Now living in San Diego, Cedrice was born and raised in West Los Angeles in a mostly African-American neighborhood. Of African-American, Irish, German and Filipino descent, Cedrice is very open about developing an identity crisis: “It got to the point where everyone just started to ask me, ‘What are you? What are you?’”
She didn’t speak Tagalog, so she wasn’t Filipino enough. She wasn’t dark enough to be considered black, and she certainly didn’t look white.
“If I didn’t speak the native languages of my people, then what was my voice?” she asks.
While Cedrice’s multi-ethnic ambiguity prompted her identity struggle, it also led her to find her voice within music – later finding comfort in the fact that her bandmates would also tick ‘other’ in a generic survey question if asked to pick what best describes them.
“Music has definitely given me something to focus on,” she admits, adding that she is aware of the privilege that her lighter skin affords her.
“Yeah, just knowing what your privilege looks like being a light skinned, ethnically ambiguous, exotic looking woman, you know? If I didn't have music, I'd be focusing on my image so much. I'm focusing on my expression, celebrating life and evaluating my past so that I can write my future.”
After conceding that she might be a bit of a singer, Cedrice continued to step out of her comfort zone and could be found at many an open mic night, or even performing at various farmers markets for the next few years.
“I was trying to get in where I fit in, and I wasn't sure where that was.

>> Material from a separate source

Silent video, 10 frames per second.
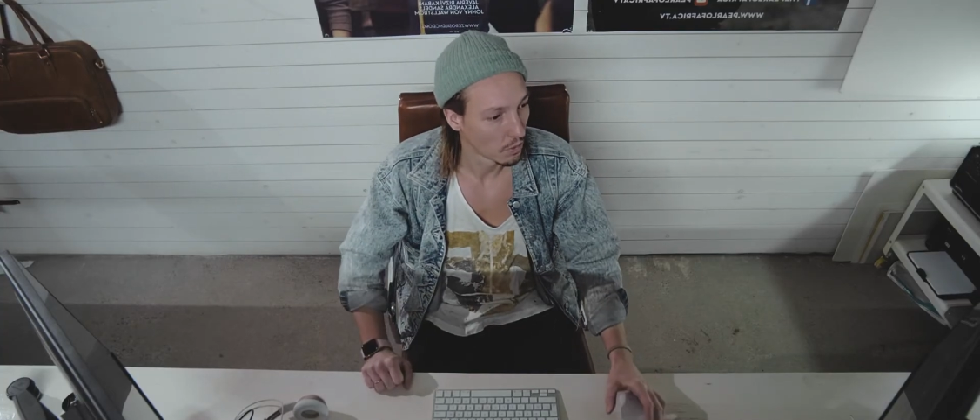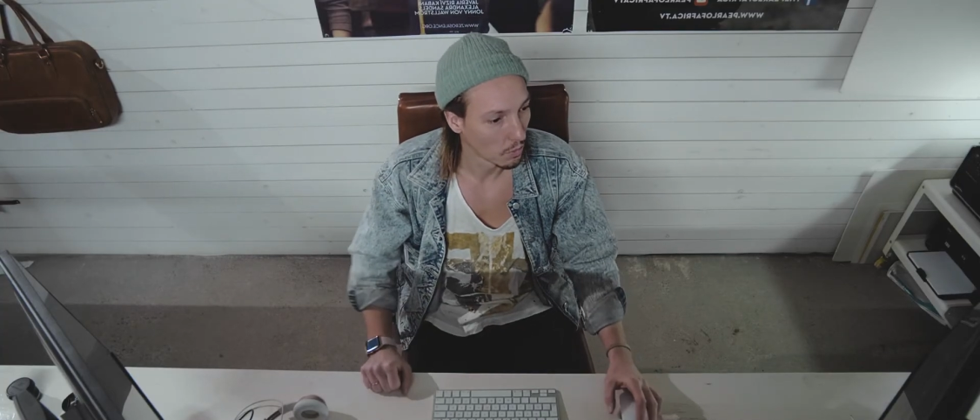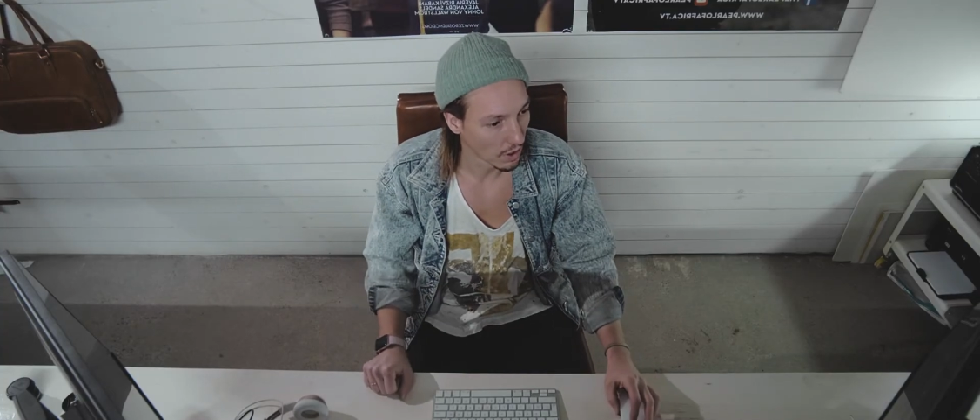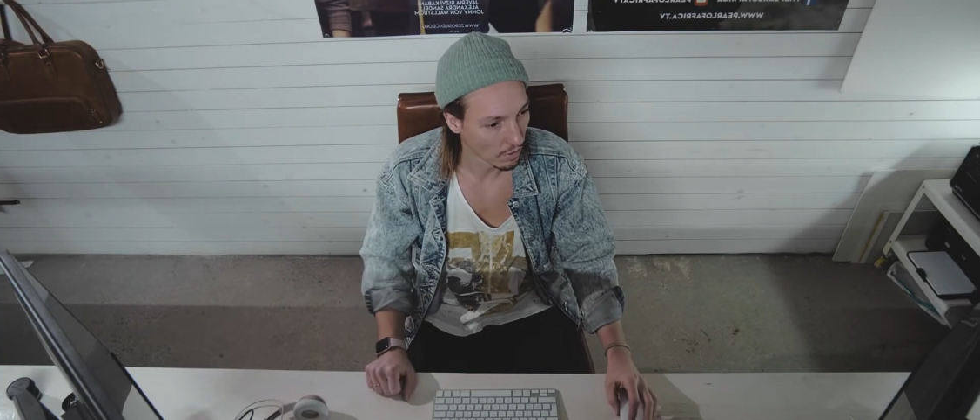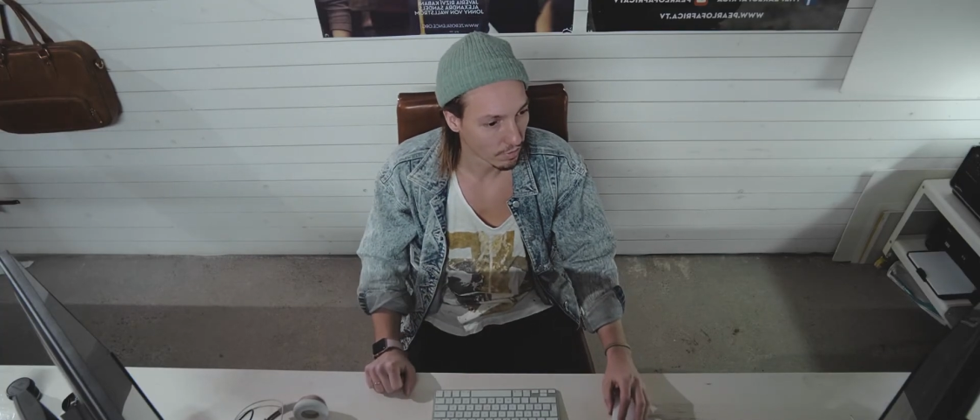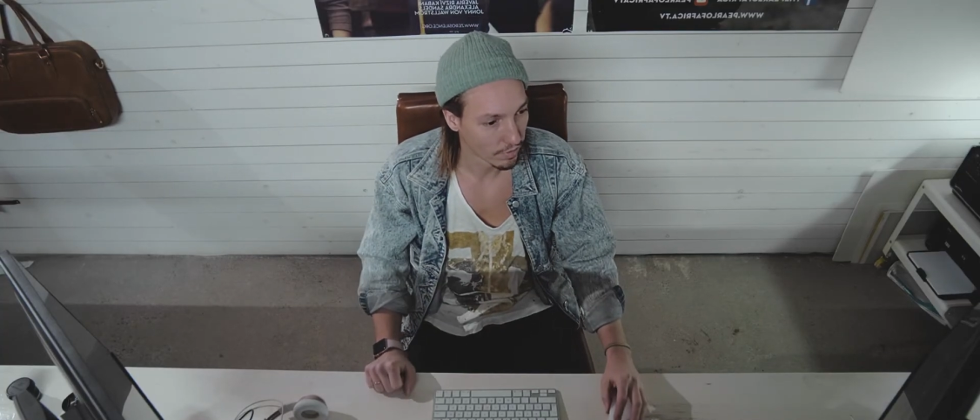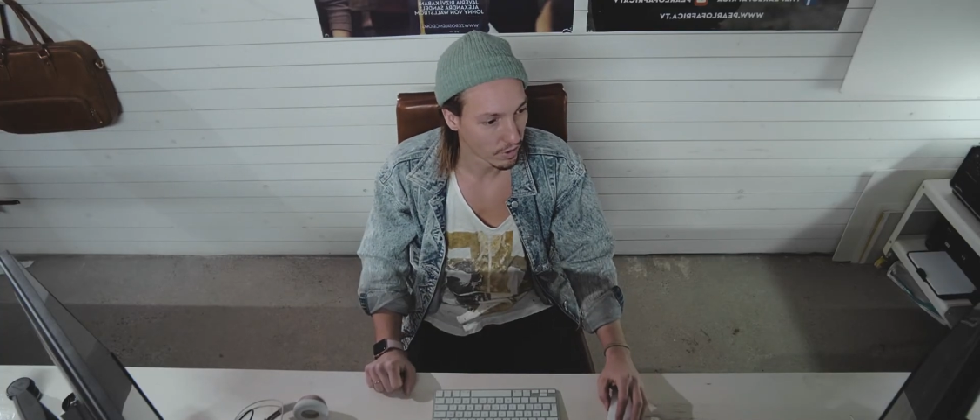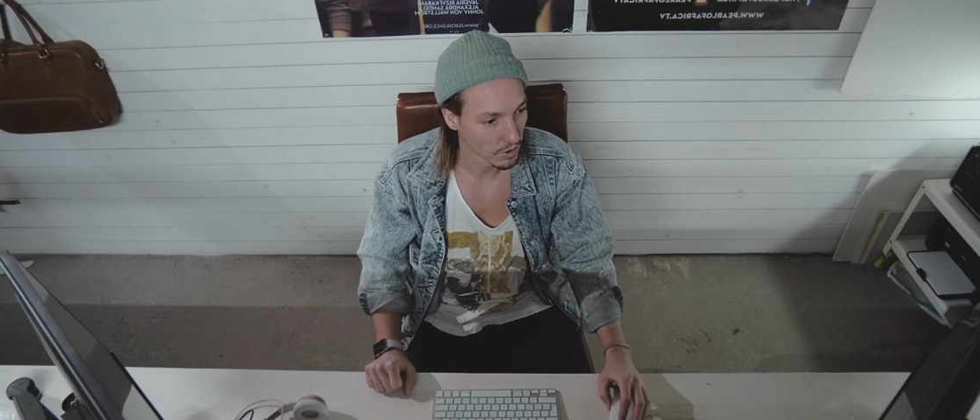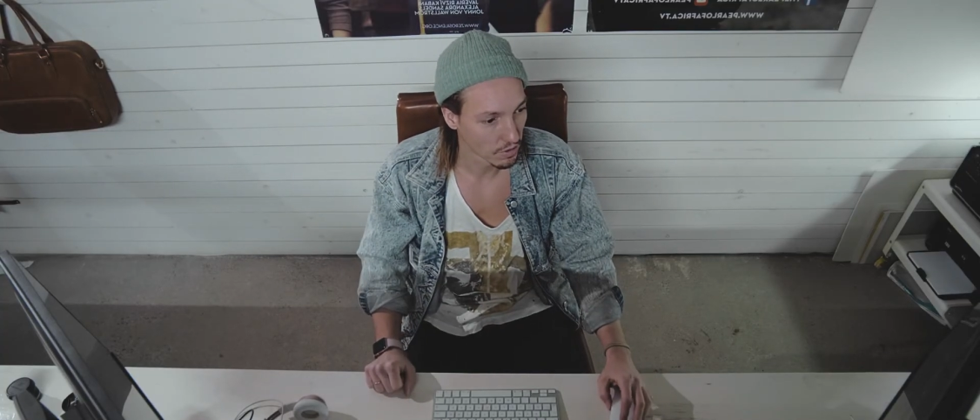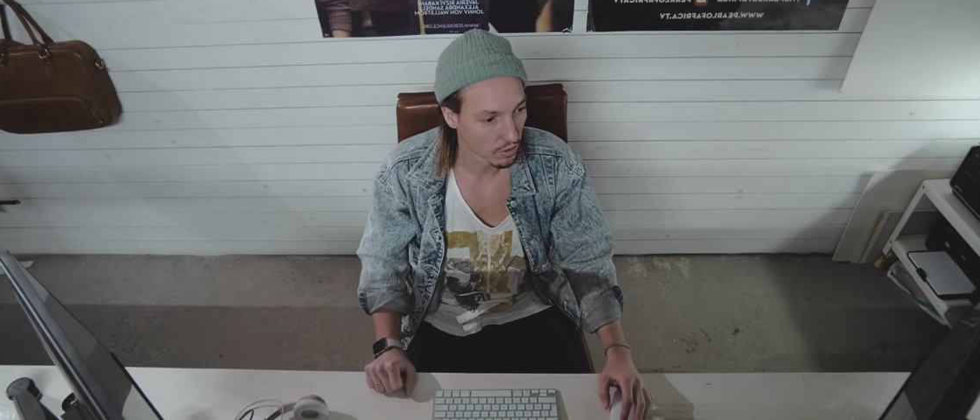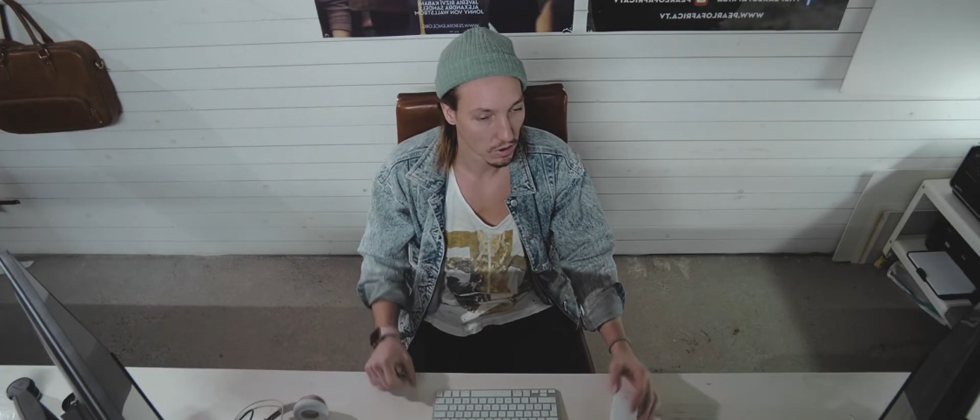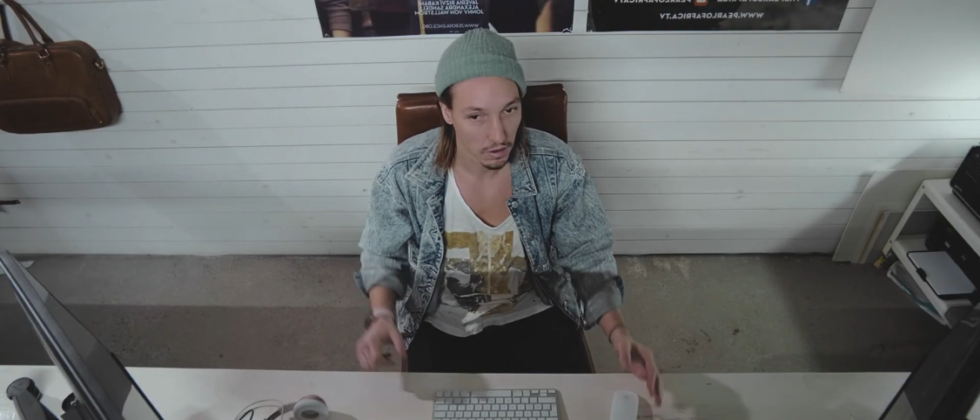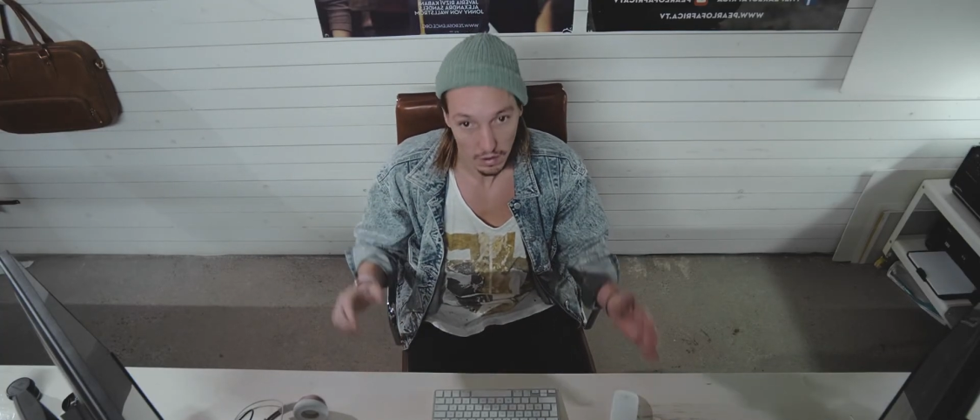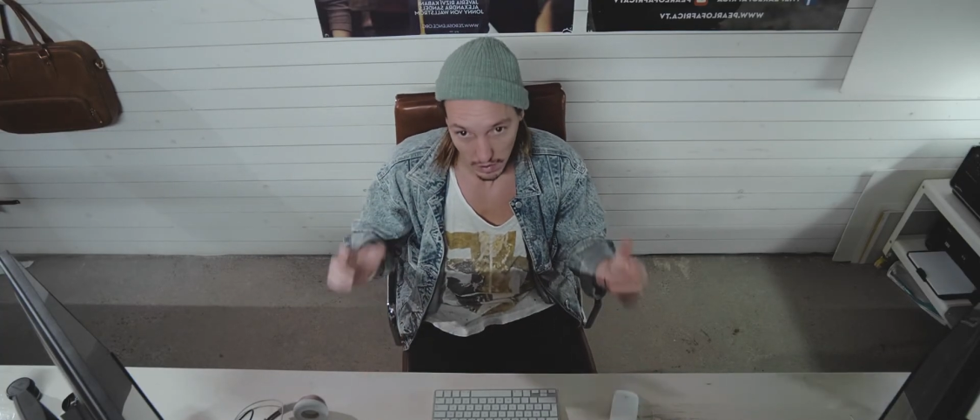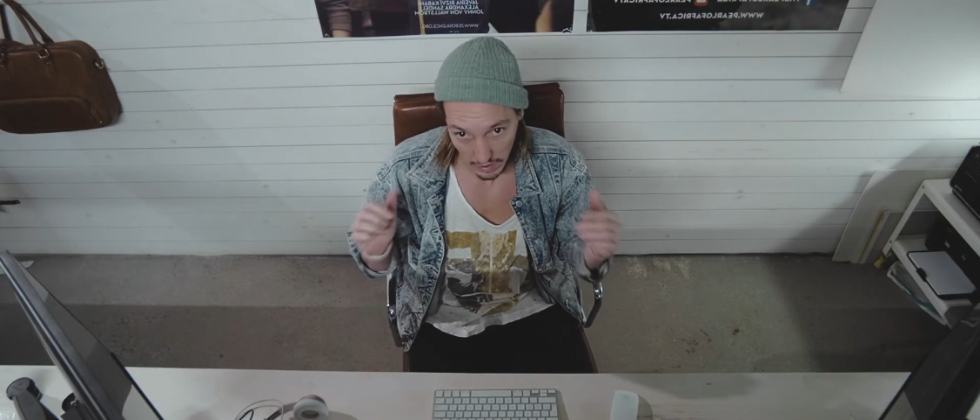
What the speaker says: Well, first of all,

You kind of throw yourself out there, put yourself on stage, make a fool of yourself and then figure out what works and what doesn't. I started performing at farmer's markets for six to eight hours a day with no pay – I would just get tips – and that's where I really developed my crowd interaction skills, my performing skills and my vocal techniques. It's the real hustle. A lot of people can turn into wallpaper music, where you're just there to serve everybody, and no one's really paying attention.”